[What to work on] Apart from the images, reproduce every record word for word.

+++

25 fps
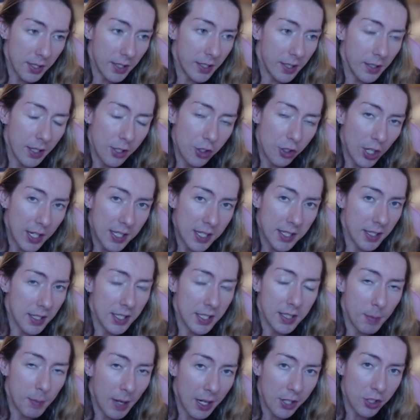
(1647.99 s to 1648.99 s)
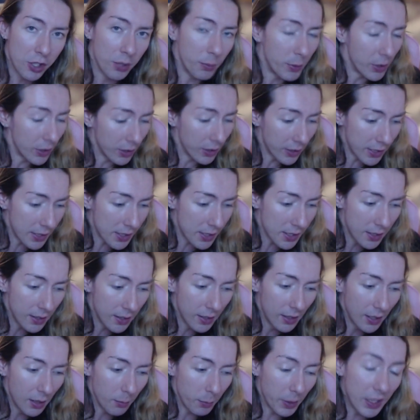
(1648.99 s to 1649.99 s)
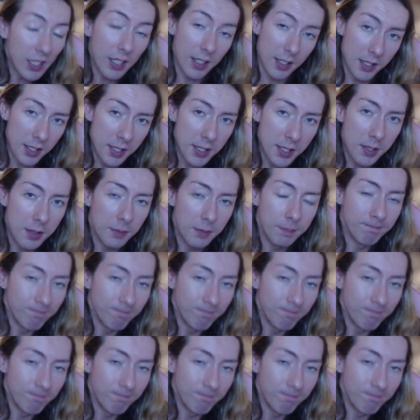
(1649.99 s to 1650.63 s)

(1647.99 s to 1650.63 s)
in adjacent Smash communities, because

+++

[Exercise answer]
25 fps
(1647.99 s to 1648.99 s)
(1648.99 s to 1649.99 s)
(1649.99 s to 1650.63 s)

(1647.99 s to 1650.63 s)
in adjacent Smash communities, because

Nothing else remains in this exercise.